At issue: the last words of a dying victim, known legally as his “dying declaration,” a rarely invoked exception to the hearsay rule.

“Dying declarations aren’t something we get to talk about very much,” said Susan Hackett, a Columbia-based appellate defender who appears to have driven the final coffin nail into the state’s murder case against Marvin Brown.

She convinced a three-judge panel for the Court of Appeals to affirm a trial judge’s decision to suppress a crucial statement that the victim, Davon Goodwin, gave to a police detective while hooked up to tubes and medical equipment at a hospital’s intensive care unit.

Goodwin, a 19-year-old who had been shot three days prior to speaking with the detective and had undergone two surgeries, identified Brown as the person who shot him during an encounter in downtown Charleston. He died five days later.

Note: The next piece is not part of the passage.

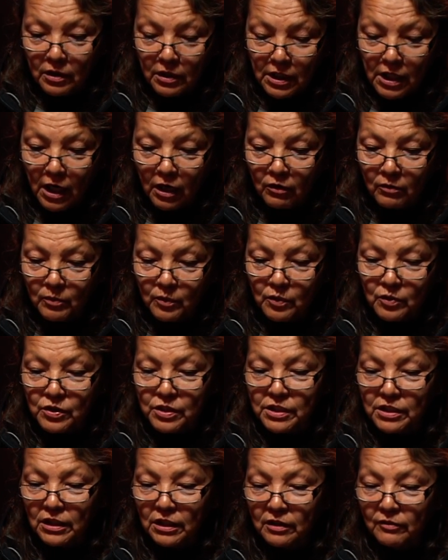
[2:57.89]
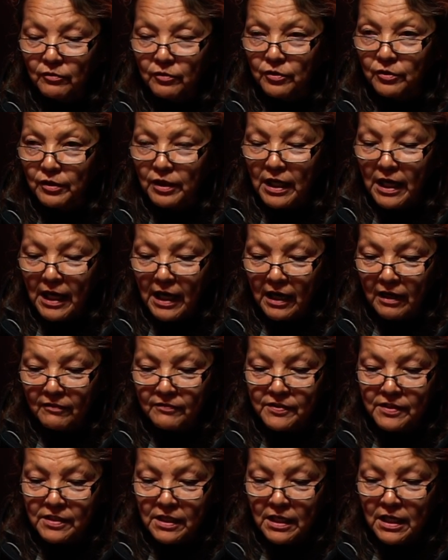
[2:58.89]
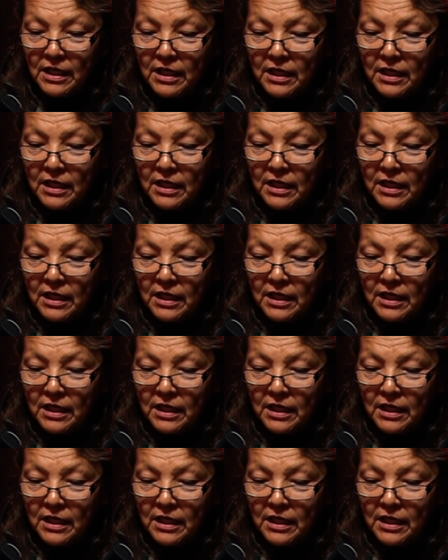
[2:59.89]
cow moose deliver their calves.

Medical records list pulmonary embolism as the suspected cause of Goodwin’s death, which was described as “sudden, unexpected” and “unexplained.” A forensic autopsy report later concluded that he died of complications from a gunshot wound to his abdomen.

To move forward with the state’s case against Brown, prosecutors tried to prove that Goodwin’s statement to the detective was admissible under the dying declaration exception, which is rooted in South Carolina common law from the 1800s.

“You really have to believe that death is knocking at the door,” said Kenneth Gaines, a criminal law professor at the University of South Carolina School of Law. “It’s the belief you have at the time you made the statement.”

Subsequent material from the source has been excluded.